Data extracted from a collection:
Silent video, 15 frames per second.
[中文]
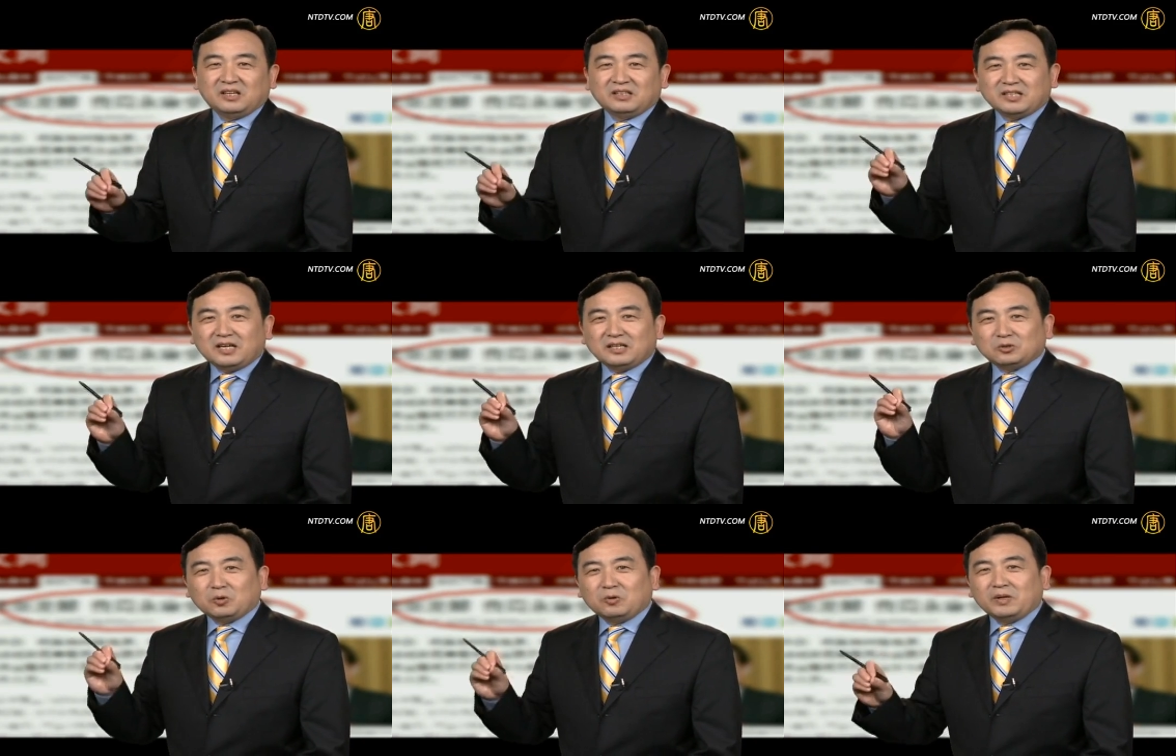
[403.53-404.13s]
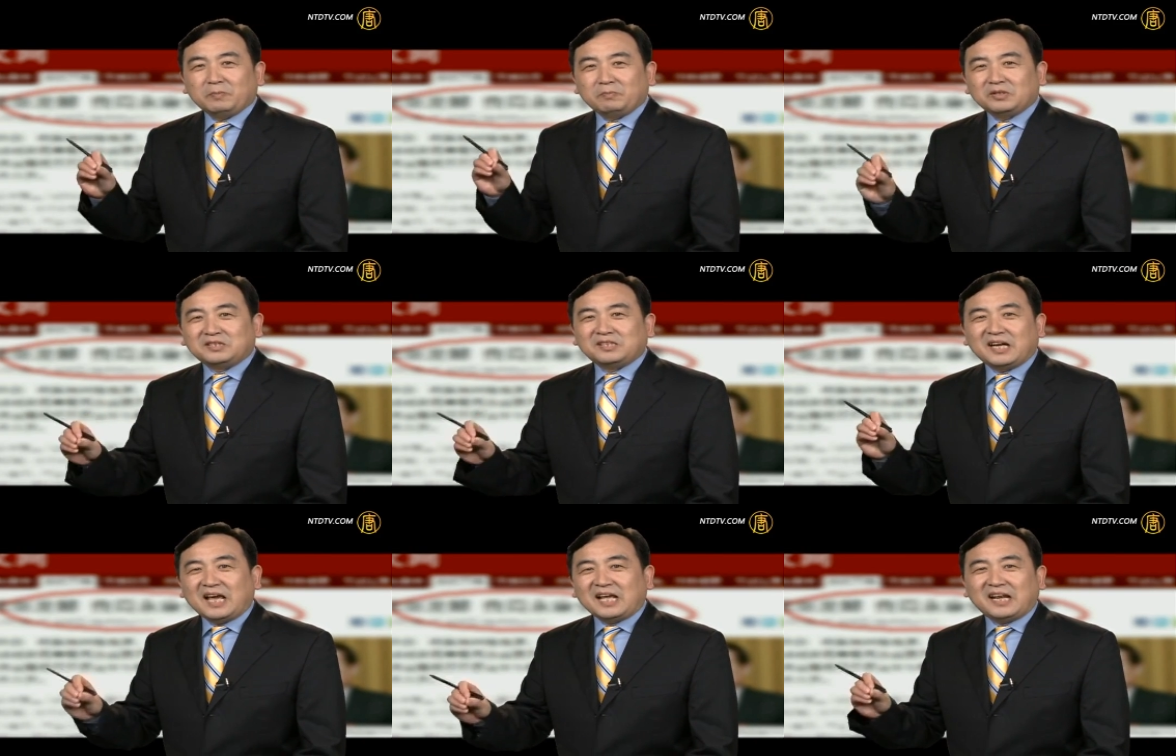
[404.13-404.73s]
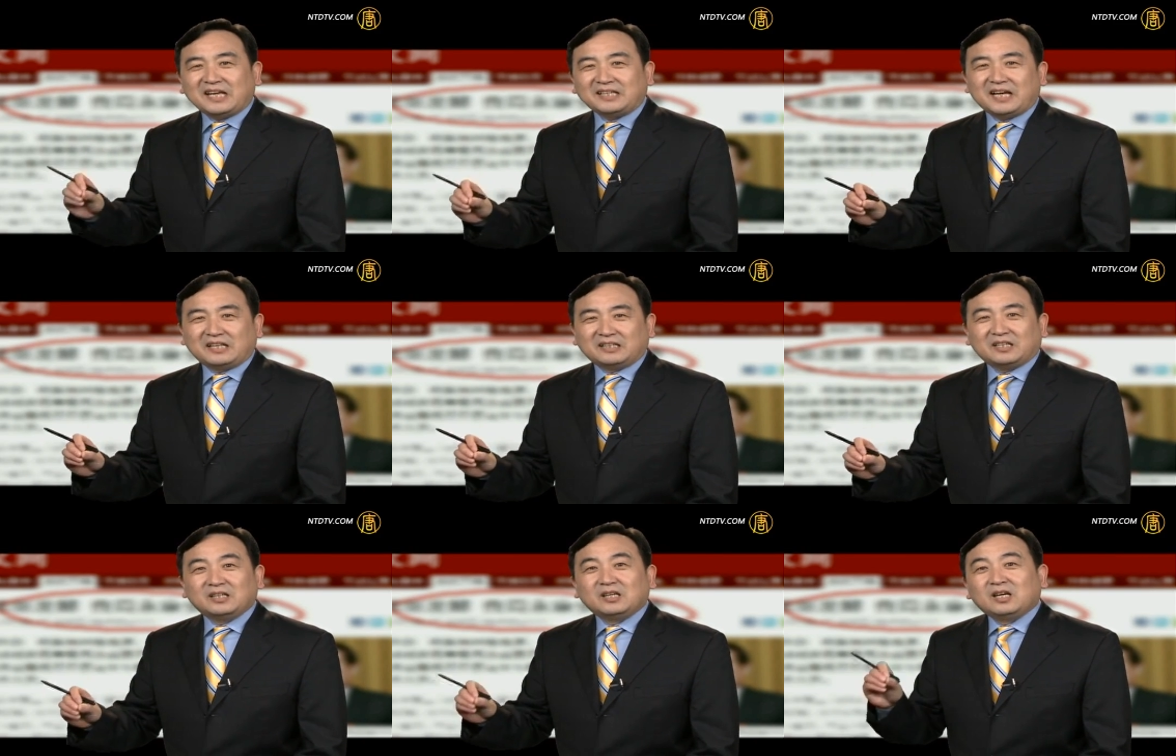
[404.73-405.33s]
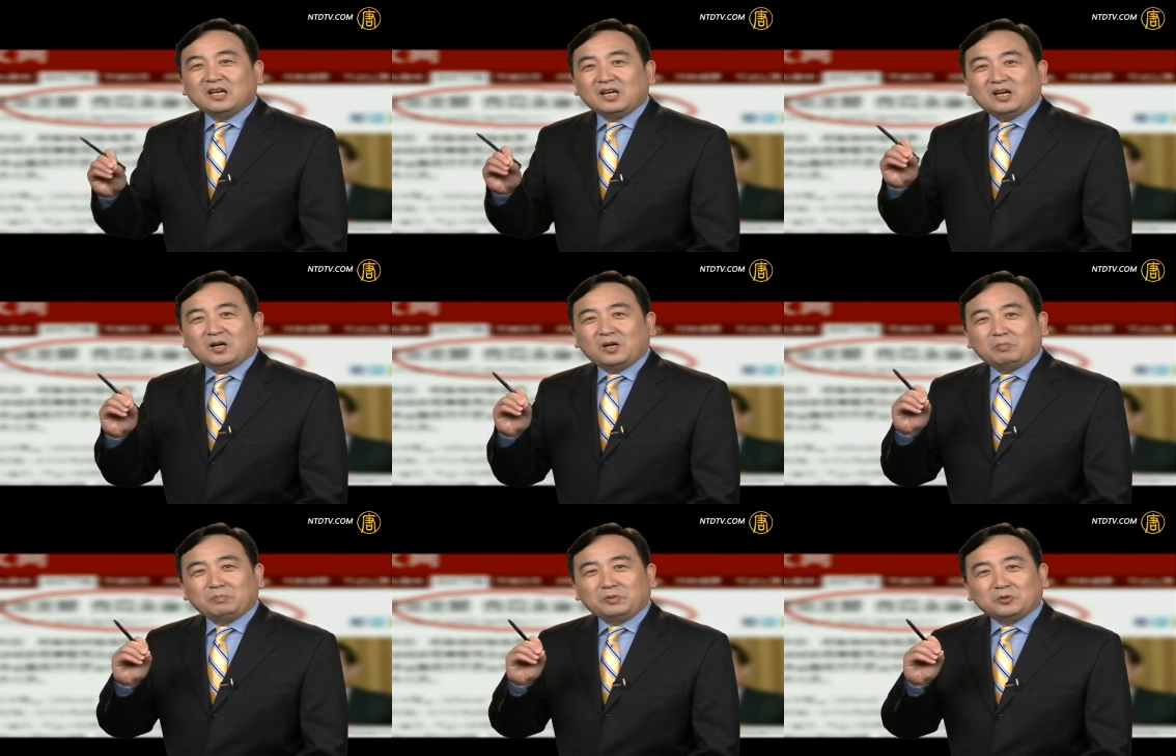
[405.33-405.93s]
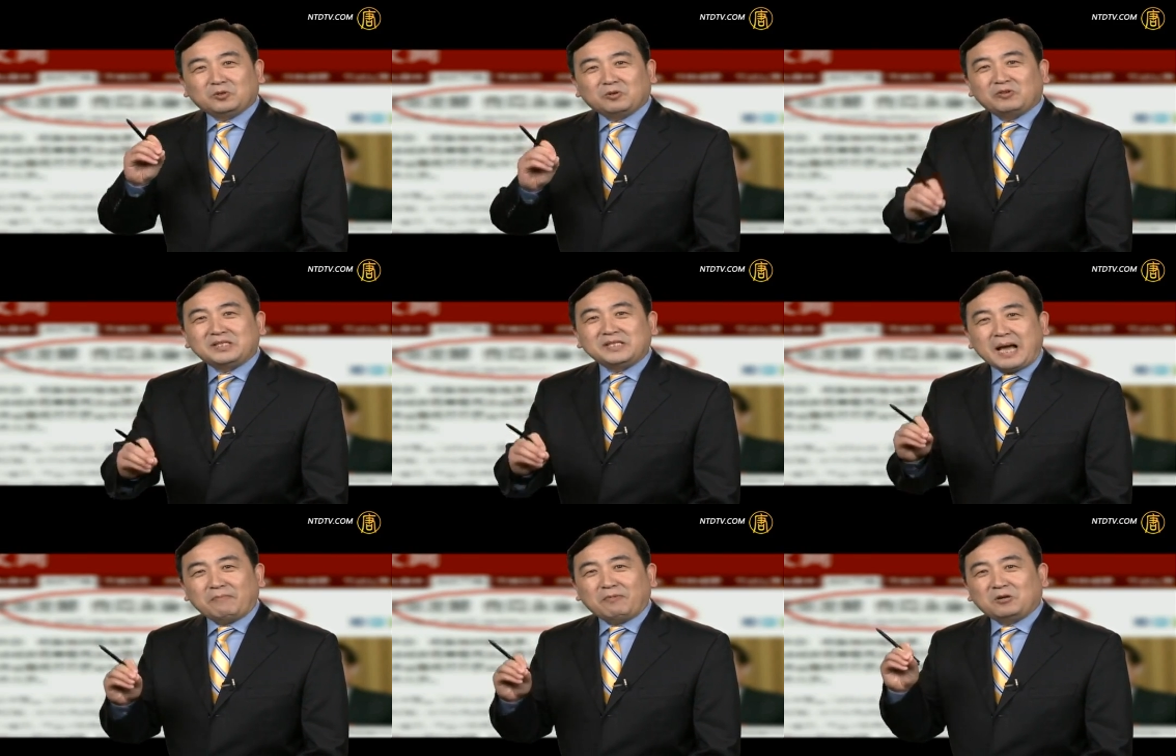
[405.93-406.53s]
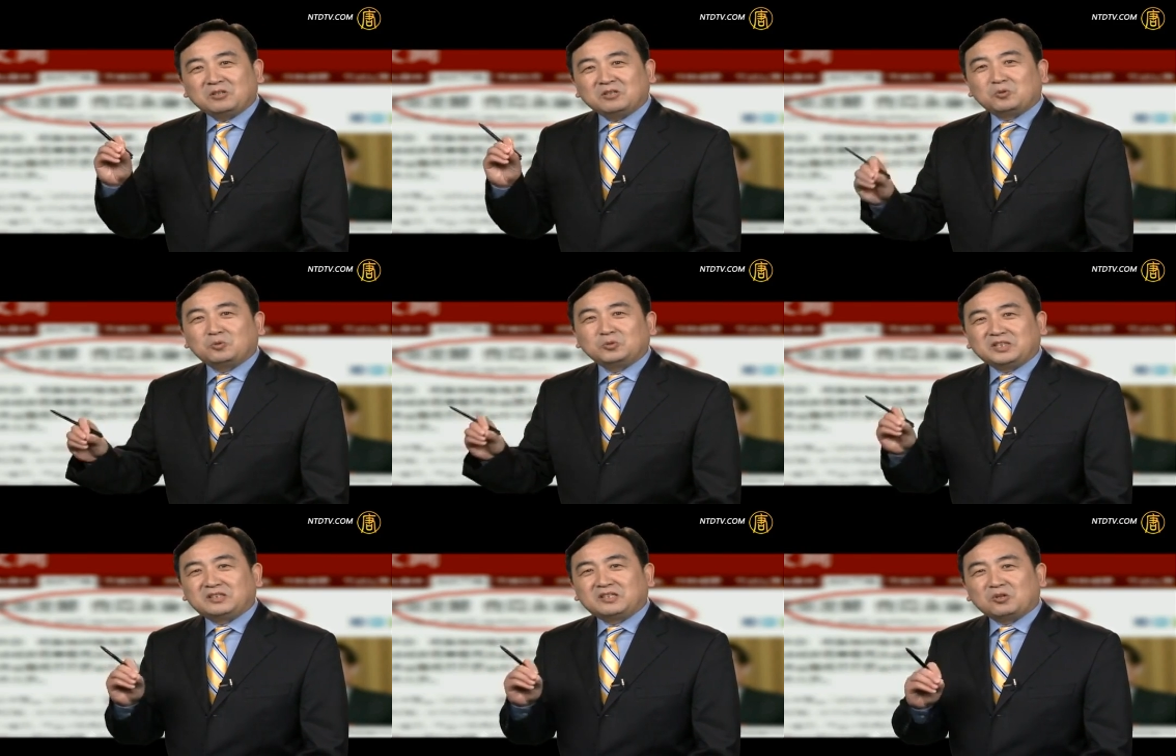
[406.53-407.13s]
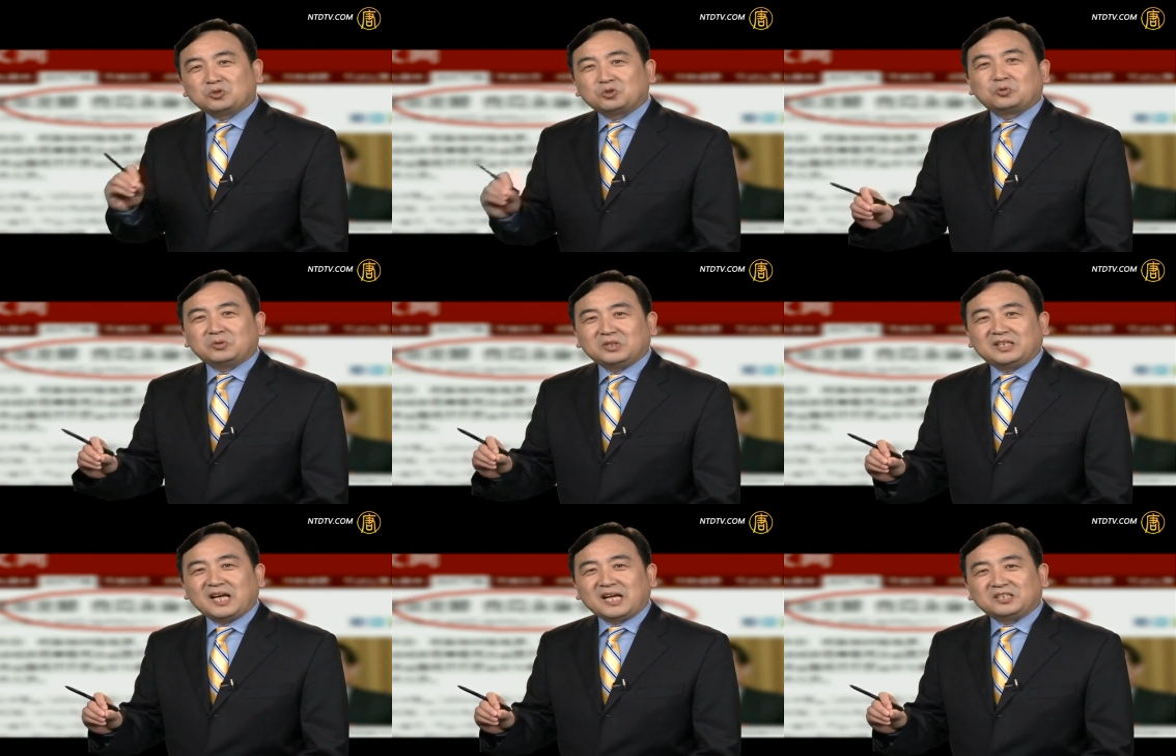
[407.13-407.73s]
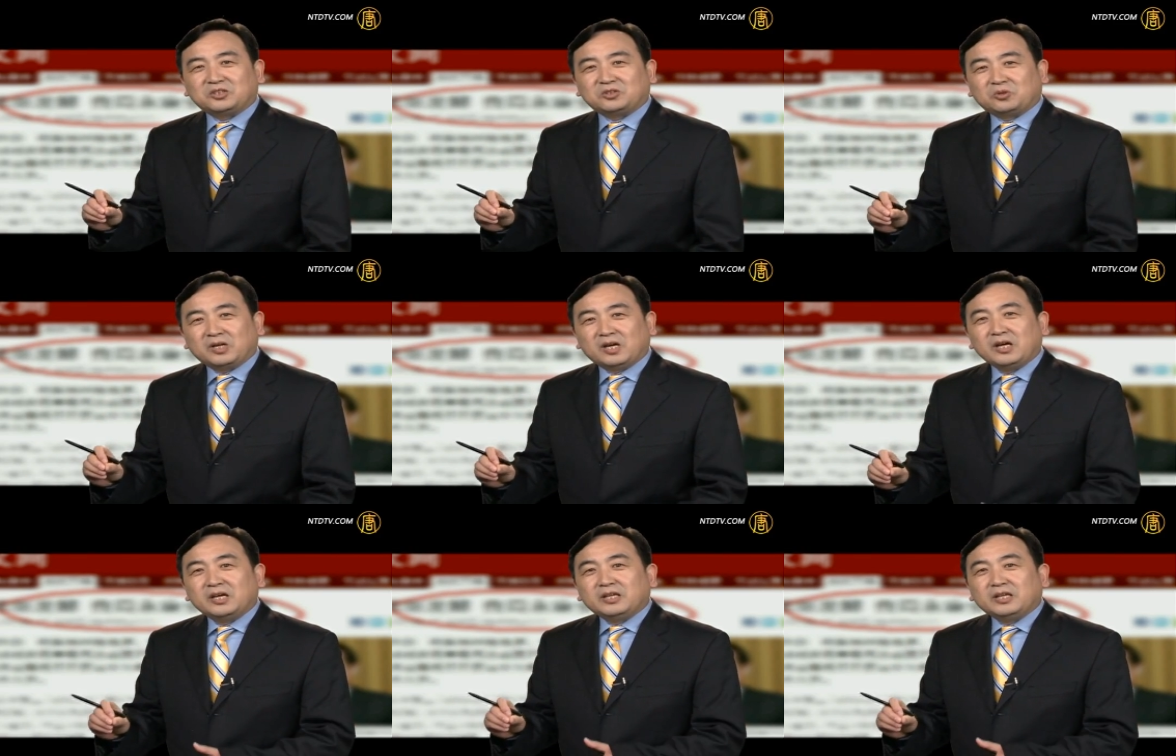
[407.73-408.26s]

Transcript: 那作为薄熙来来讲呢，呃，比如说温家宝和胡锦涛处理他的时候呢，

* **Task requirements**: Strip out the images, then output the records above word for word.

* **Response area**:
Silent video, 15 frames per second.
[中文]
[403.53-404.13s]
[404.13-404.73s]
[404.73-405.33s]
[405.33-405.93s]
[405.93-406.53s]
[406.53-407.13s]
[407.13-407.73s]
[407.73-408.26s]

Transcript: 那作为薄熙来来讲呢，呃，比如说温家宝和胡锦涛处理他的时候呢，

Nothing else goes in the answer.